> _What you need to do_
An exact reprint of the data below is required, line for line.

Records from a dataset:
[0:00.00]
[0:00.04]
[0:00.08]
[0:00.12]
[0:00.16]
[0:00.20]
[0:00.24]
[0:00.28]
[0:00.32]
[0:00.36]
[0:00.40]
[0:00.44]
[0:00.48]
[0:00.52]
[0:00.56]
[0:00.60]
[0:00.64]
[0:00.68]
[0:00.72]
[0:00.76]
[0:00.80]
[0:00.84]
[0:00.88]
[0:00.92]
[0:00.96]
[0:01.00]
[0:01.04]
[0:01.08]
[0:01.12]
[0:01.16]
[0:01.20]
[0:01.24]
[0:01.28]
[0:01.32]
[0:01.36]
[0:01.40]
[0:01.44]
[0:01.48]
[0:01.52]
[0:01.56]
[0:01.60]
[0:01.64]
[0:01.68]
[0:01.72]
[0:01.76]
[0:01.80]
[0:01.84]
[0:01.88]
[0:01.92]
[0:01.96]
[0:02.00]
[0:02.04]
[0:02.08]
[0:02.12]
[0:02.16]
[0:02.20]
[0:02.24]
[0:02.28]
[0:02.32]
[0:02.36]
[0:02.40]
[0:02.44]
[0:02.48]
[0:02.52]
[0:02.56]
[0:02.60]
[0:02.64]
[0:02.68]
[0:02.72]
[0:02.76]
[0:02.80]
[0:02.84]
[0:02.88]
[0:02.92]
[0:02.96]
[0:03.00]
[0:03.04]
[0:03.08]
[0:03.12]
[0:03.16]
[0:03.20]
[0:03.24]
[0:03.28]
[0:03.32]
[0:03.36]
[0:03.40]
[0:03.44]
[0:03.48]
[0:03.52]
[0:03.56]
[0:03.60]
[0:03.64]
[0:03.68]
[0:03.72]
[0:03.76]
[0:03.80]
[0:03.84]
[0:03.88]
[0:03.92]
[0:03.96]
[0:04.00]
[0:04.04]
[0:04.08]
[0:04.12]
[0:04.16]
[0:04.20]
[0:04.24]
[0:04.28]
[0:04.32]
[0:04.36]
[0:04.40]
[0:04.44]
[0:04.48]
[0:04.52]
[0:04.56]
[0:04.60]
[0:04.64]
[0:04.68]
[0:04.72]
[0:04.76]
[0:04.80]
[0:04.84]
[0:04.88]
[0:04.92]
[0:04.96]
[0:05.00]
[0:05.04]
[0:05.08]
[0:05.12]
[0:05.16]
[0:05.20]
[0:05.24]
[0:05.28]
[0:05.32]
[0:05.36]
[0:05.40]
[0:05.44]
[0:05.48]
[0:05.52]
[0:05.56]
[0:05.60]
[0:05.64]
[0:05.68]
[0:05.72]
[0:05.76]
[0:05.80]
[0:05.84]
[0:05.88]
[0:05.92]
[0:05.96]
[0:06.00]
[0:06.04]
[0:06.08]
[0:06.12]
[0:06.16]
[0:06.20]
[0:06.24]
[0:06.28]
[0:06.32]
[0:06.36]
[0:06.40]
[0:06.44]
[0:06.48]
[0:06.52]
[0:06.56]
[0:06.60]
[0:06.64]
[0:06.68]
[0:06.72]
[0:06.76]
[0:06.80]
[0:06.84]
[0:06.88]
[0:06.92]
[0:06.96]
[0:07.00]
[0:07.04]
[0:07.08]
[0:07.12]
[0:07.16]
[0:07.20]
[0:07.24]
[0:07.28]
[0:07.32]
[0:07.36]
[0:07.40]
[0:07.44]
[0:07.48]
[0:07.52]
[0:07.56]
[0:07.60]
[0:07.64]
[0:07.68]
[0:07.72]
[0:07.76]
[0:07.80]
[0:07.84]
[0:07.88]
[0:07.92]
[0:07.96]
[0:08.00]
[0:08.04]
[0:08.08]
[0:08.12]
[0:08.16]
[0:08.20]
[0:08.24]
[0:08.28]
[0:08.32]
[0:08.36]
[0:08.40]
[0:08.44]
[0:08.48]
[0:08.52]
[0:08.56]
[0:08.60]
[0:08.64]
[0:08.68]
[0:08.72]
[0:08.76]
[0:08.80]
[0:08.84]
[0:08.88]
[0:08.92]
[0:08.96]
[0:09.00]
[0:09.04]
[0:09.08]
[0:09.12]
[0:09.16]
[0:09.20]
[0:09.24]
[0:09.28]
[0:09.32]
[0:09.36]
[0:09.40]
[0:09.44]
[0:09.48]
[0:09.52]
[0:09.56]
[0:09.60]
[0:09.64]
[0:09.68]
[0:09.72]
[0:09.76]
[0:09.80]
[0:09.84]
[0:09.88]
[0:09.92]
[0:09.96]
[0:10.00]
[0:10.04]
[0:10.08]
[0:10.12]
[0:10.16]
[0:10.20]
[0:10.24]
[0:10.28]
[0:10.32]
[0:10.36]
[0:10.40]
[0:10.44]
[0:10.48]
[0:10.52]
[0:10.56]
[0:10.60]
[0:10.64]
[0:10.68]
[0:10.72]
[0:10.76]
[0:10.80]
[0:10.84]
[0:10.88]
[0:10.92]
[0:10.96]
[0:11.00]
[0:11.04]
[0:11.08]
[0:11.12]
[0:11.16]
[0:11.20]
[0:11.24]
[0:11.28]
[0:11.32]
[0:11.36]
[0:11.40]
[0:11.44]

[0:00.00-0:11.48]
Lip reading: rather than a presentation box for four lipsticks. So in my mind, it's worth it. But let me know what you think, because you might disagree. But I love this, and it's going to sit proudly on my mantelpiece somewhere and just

> _Exercise answer_
[0:00.00]
[0:00.04]
[0:00.08]
[0:00.12]
[0:00.16]
[0:00.20]
[0:00.24]
[0:00.28]
[0:00.32]
[0:00.36]
[0:00.40]
[0:00.44]
[0:00.48]
[0:00.52]
[0:00.56]
[0:00.60]
[0:00.64]
[0:00.68]
[0:00.72]
[0:00.76]
[0:00.80]
[0:00.84]
[0:00.88]
[0:00.92]
[0:00.96]
[0:01.00]
[0:01.04]
[0:01.08]
[0:01.12]
[0:01.16]
[0:01.20]
[0:01.24]
[0:01.28]
[0:01.32]
[0:01.36]
[0:01.40]
[0:01.44]
[0:01.48]
[0:01.52]
[0:01.56]
[0:01.60]
[0:01.64]
[0:01.68]
[0:01.72]
[0:01.76]
[0:01.80]
[0:01.84]
[0:01.88]
[0:01.92]
[0:01.96]
[0:02.00]
[0:02.04]
[0:02.08]
[0:02.12]
[0:02.16]
[0:02.20]
[0:02.24]
[0:02.28]
[0:02.32]
[0:02.36]
[0:02.40]
[0:02.44]
[0:02.48]
[0:02.52]
[0:02.56]
[0:02.60]
[0:02.64]
[0:02.68]
[0:02.72]
[0:02.76]
[0:02.80]
[0:02.84]
[0:02.88]
[0:02.92]
[0:02.96]
[0:03.00]
[0:03.04]
[0:03.08]
[0:03.12]
[0:03.16]
[0:03.20]
[0:03.24]
[0:03.28]
[0:03.32]
[0:03.36]
[0:03.40]
[0:03.44]
[0:03.48]
[0:03.52]
[0:03.56]
[0:03.60]
[0:03.64]
[0:03.68]
[0:03.72]
[0:03.76]
[0:03.80]
[0:03.84]
[0:03.88]
[0:03.92]
[0:03.96]
[0:04.00]
[0:04.04]
[0:04.08]
[0:04.12]
[0:04.16]
[0:04.20]
[0:04.24]
[0:04.28]
[0:04.32]
[0:04.36]
[0:04.40]
[0:04.44]
[0:04.48]
[0:04.52]
[0:04.56]
[0:04.60]
[0:04.64]
[0:04.68]
[0:04.72]
[0:04.76]
[0:04.80]
[0:04.84]
[0:04.88]
[0:04.92]
[0:04.96]
[0:05.00]
[0:05.04]
[0:05.08]
[0:05.12]
[0:05.16]
[0:05.20]
[0:05.24]
[0:05.28]
[0:05.32]
[0:05.36]
[0:05.40]
[0:05.44]
[0:05.48]
[0:05.52]
[0:05.56]
[0:05.60]
[0:05.64]
[0:05.68]
[0:05.72]
[0:05.76]
[0:05.80]
[0:05.84]
[0:05.88]
[0:05.92]
[0:05.96]
[0:06.00]
[0:06.04]
[0:06.08]
[0:06.12]
[0:06.16]
[0:06.20]
[0:06.24]
[0:06.28]
[0:06.32]
[0:06.36]
[0:06.40]
[0:06.44]
[0:06.48]
[0:06.52]
[0:06.56]
[0:06.60]
[0:06.64]
[0:06.68]
[0:06.72]
[0:06.76]
[0:06.80]
[0:06.84]
[0:06.88]
[0:06.92]
[0:06.96]
[0:07.00]
[0:07.04]
[0:07.08]
[0:07.12]
[0:07.16]
[0:07.20]
[0:07.24]
[0:07.28]
[0:07.32]
[0:07.36]
[0:07.40]
[0:07.44]
[0:07.48]
[0:07.52]
[0:07.56]
[0:07.60]
[0:07.64]
[0:07.68]
[0:07.72]
[0:07.76]
[0:07.80]
[0:07.84]
[0:07.88]
[0:07.92]
[0:07.96]
[0:08.00]
[0:08.04]
[0:08.08]
[0:08.12]
[0:08.16]
[0:08.20]
[0:08.24]
[0:08.28]
[0:08.32]
[0:08.36]
[0:08.40]
[0:08.44]
[0:08.48]
[0:08.52]
[0:08.56]
[0:08.60]
[0:08.64]
[0:08.68]
[0:08.72]
[0:08.76]
[0:08.80]
[0:08.84]
[0:08.88]
[0:08.92]
[0:08.96]
[0:09.00]
[0:09.04]
[0:09.08]
[0:09.12]
[0:09.16]
[0:09.20]
[0:09.24]
[0:09.28]
[0:09.32]
[0:09.36]
[0:09.40]
[0:09.44]
[0:09.48]
[0:09.52]
[0:09.56]
[0:09.60]
[0:09.64]
[0:09.68]
[0:09.72]
[0:09.76]
[0:09.80]
[0:09.84]
[0:09.88]
[0:09.92]
[0:09.96]
[0:10.00]
[0:10.04]
[0:10.08]
[0:10.12]
[0:10.16]
[0:10.20]
[0:10.24]
[0:10.28]
[0:10.32]
[0:10.36]
[0:10.40]
[0:10.44]
[0:10.48]
[0:10.52]
[0:10.56]
[0:10.60]
[0:10.64]
[0:10.68]
[0:10.72]
[0:10.76]
[0:10.80]
[0:10.84]
[0:10.88]
[0:10.92]
[0:10.96]
[0:11.00]
[0:11.04]
[0:11.08]
[0:11.12]
[0:11.16]
[0:11.20]
[0:11.24]
[0:11.28]
[0:11.32]
[0:11.36]
[0:11.40]
[0:11.44]

[0:00.00-0:11.48]
Lip reading: rather than a presentation box for four lipsticks. So in my mind, it's worth it. But let me know what you think, because you might disagree. But I love this, and it's going to sit proudly on my mantelpiece somewhere and just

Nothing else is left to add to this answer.